Enfin, nous proposons aussi un paragraphe spécifique sur la souveraineté financière des États en excluant clairement les questions de dette souveraine de la possibilité du recours à l’arbitrage. C’est une préoccupation très présente, en particulier depuis la crise financière de 2008. Ce sont des choix d’État.
On ne peut accepter que les États se fassent attaquer devant des tribunaux arbitraux dans des cas de mise en œuvre de mécanismes de résolution bancaire ou de restructuration négociée de dette souveraine.
La question de l’arbitrage est devenue centrale dans le débat au cours des derniers mois sur le traité commercial en cours de négociation entre les États-Unis et l’Union européenne. L’Union européenne est-elle prête à le réformer entièrement ?
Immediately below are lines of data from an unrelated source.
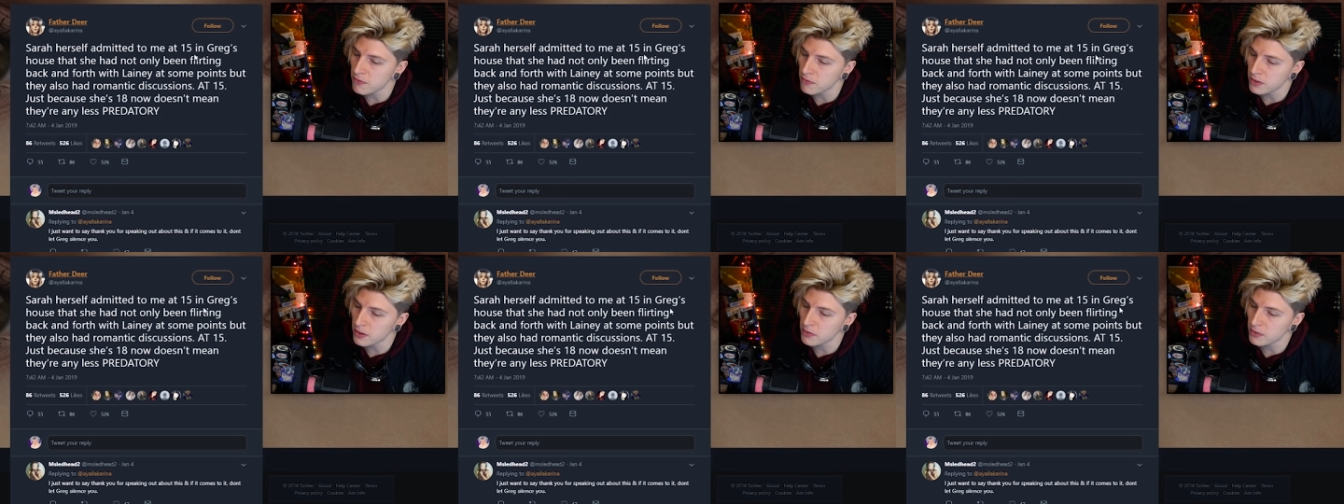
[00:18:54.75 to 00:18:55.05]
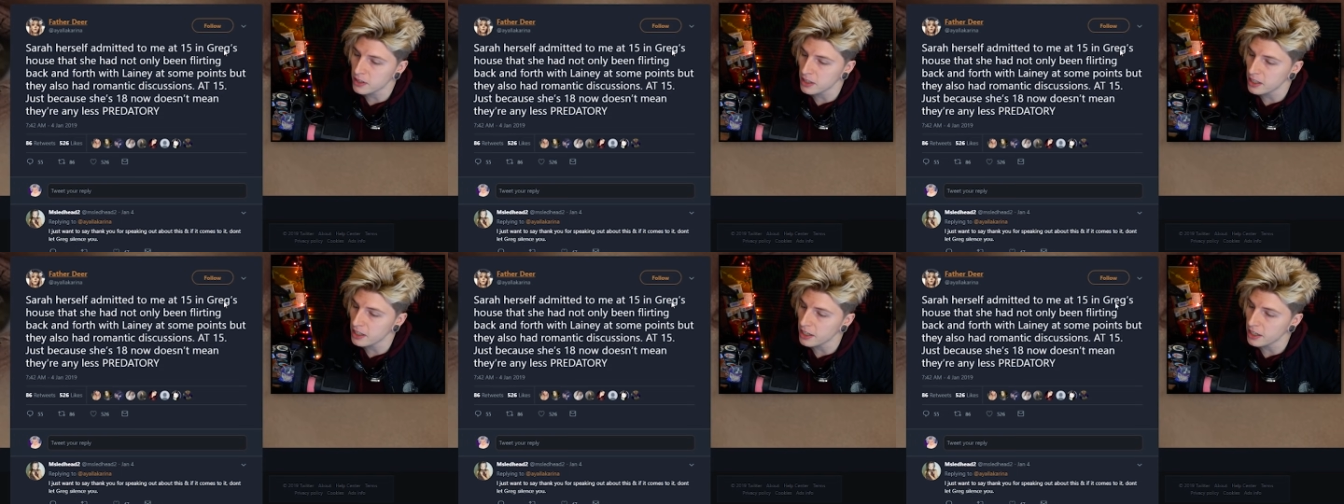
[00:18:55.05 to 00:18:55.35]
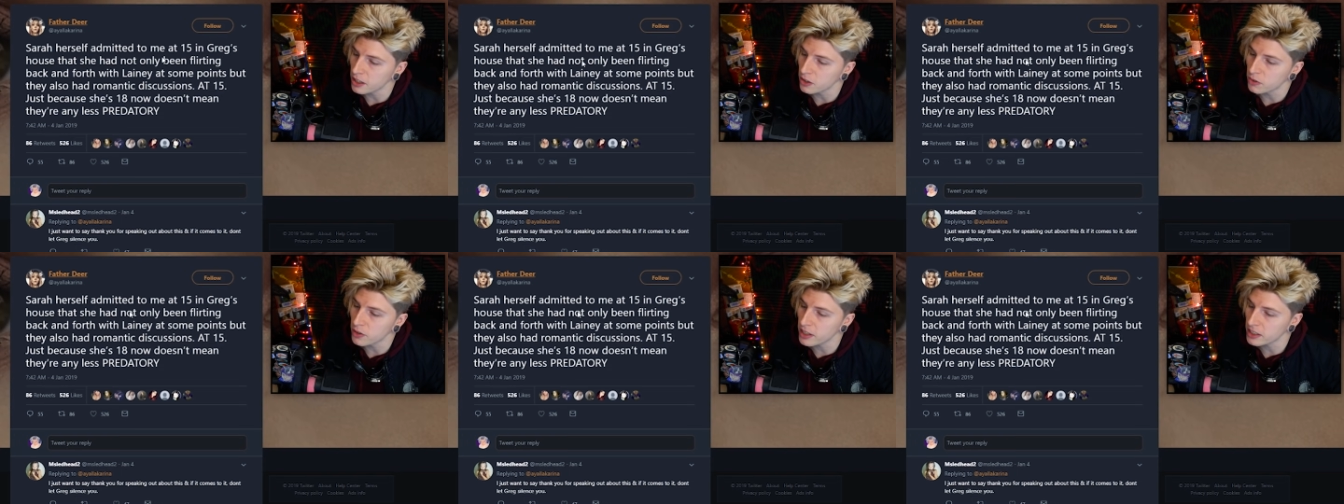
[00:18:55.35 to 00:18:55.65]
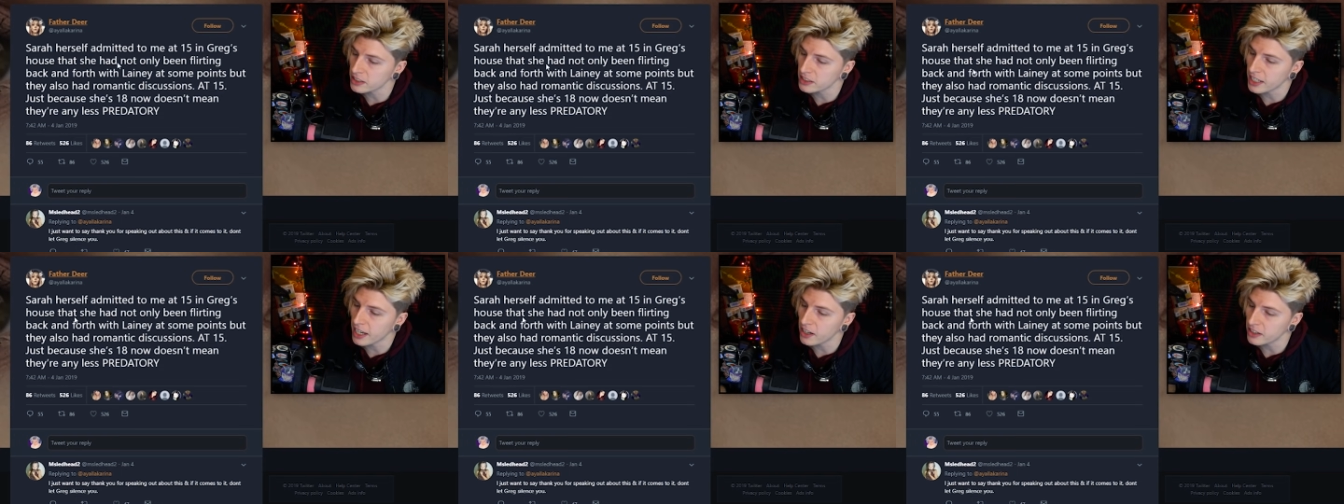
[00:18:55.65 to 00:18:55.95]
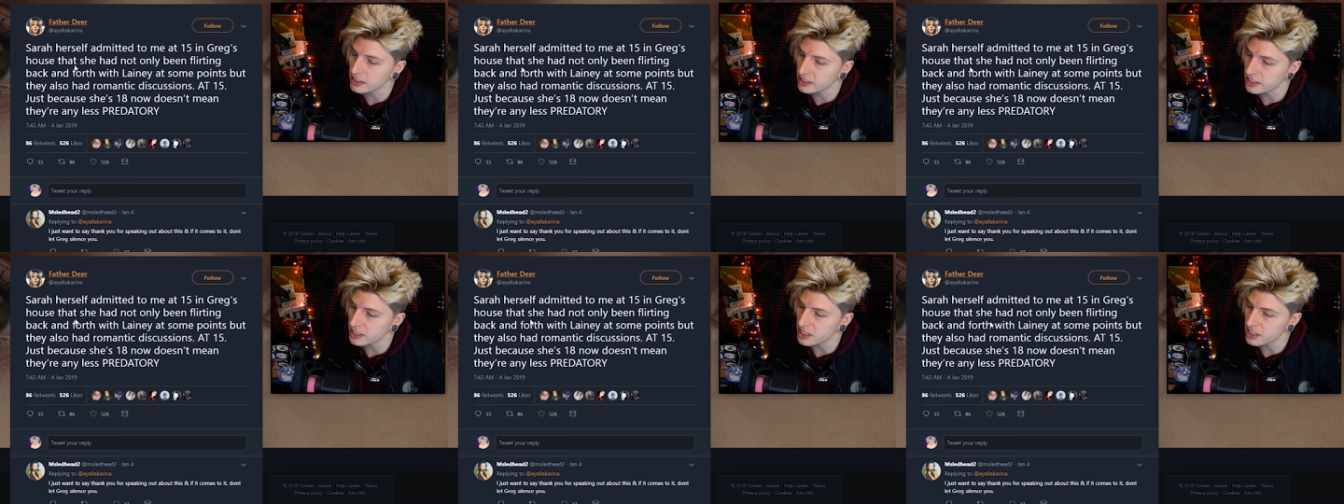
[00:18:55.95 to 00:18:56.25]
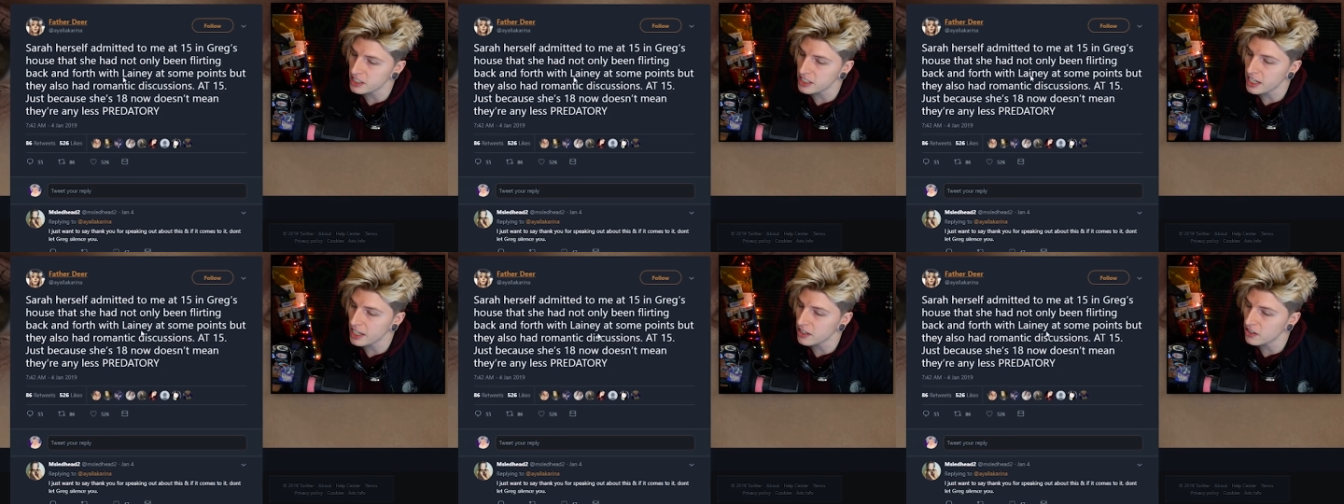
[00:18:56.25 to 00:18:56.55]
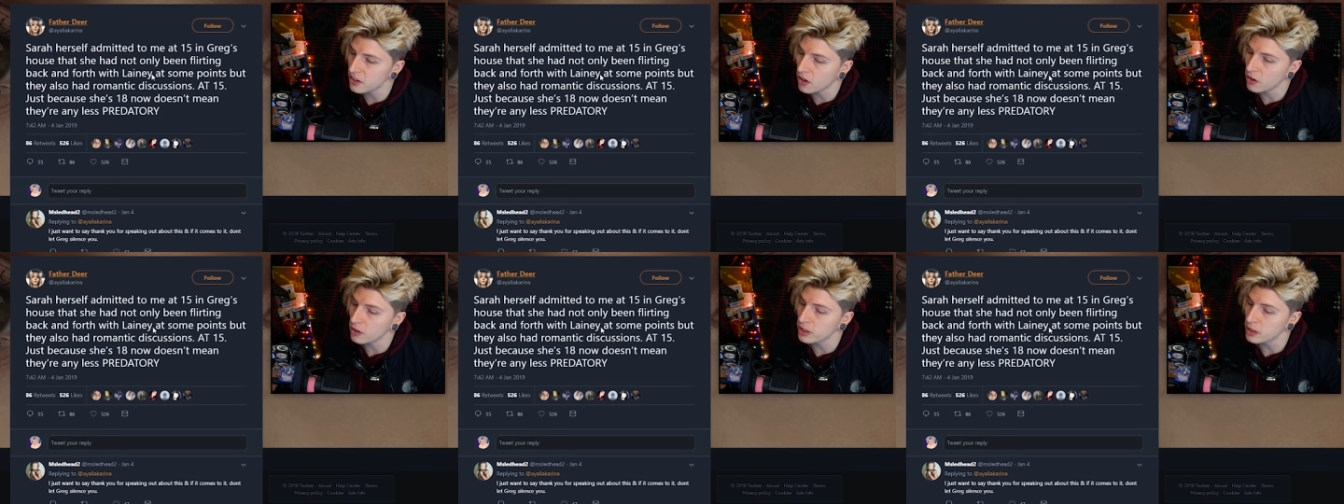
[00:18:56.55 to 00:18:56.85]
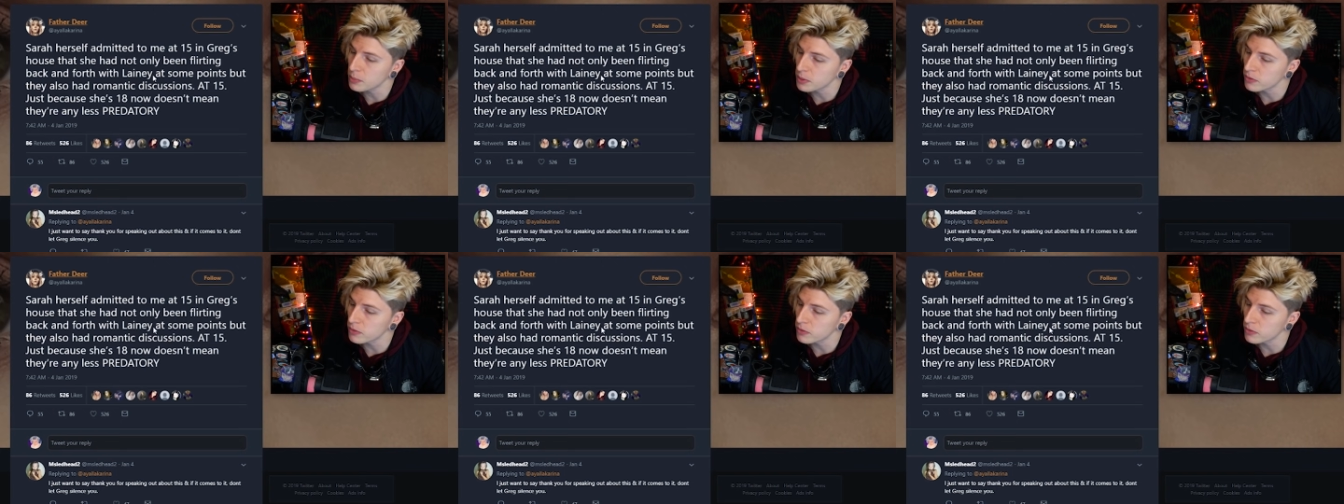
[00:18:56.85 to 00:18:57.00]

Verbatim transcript: 15 in Greg's house that she had not only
L’ambiance en Europe sur le sujet de l’arbitrage au sein du traité transatlantique a effectivement changé. Au départ, j’étais à peu près seul avec Sigmar Gabriel [ministre de l’Économie et de l’Énergie allemand] à dire qu’il y avait des problèmes sur ce thème. Ce n’est plus le cas aujourd’hui. Les positions que nous avons défendues sur la clause d’arbitrage sont aujourd’hui au centre du débat européen.
Si l’on porte cette proposition, c’est parce que l’on souhaite que cela se fasse et que cela se fasse sans tarder. Et nous sommes là-dessus très proches de l’Allemagne qui propose également la mise en place d’un mécanisme de cour permanente.
Ce n’est pas quelque chose qui se fera du jour au lendemain. Mais cette piste-là me semble très importante et elle est réaliste. Nous souhaitons que cette cour voie le jour rapidement.
La commissaire européenne au commerce, Cécilia Malmström, s’est déjà exprimée au sujet de l’idée d’une cour internationale, affirmant que cela ne pouvait pas être une solution à court terme. Les États-Unis ont pas ailleurs exprimé clairement leur opposition à un tel système. Pensez-vous malgré tout que la proposition française puisse trouver un écho ?
Les Américains sont opposés au multilatéralisme ! Ce n’est pas un secret. C’est une des constantes de leur diplomatie, là-dessus à l’évidence il y a une divergence de vues.
Aujourd’hui, nos propositions sur l’arbitrage, qui étaient perçues comme extravagante il y q quelques mois, sont maintenant au cœur du débat européen. Les choses évoluent et les esprits changent. Nous faisons aujourd’hui des propositions très ambitieuses. Elles ont pour vocation de faire bouger les lignes.
Tout le monde parle maintenant de la possibilité d’une cour. Certains veulent la reporter à la Saint-Glinglin, ce n’est pas acceptable.
Y a-t-il d’autres sujets sur lesquels les négociations transatlantiques pourraient achopper ?
Si au bout du compte, l’objectif des négociations est d’imposer en Europe des normes au rabais, de la nourriture que nous ne voulons pas consommer, des choix énergétiques ou environnementaux qui ne sont pas les nôtres, et qu’en retour, nous ne puissions ni accéder aux marchés publics américains, ni voir reconnaitre nos indications géographiques, alors évidemment le compte ne peut pas y être. À l’évidence nos demandes doivent être prises en compte. La négociation est certes engagée, mais le calendrier ne doit pas l’emporter sur la substance. Nous jugerons sur pièces pour voir si l’accord final est acceptable et correspond aux intérêts de la France.
Sur tous ces sujets, s’il n’y a pas d’avancés, l’intérêt même des négociations est posé.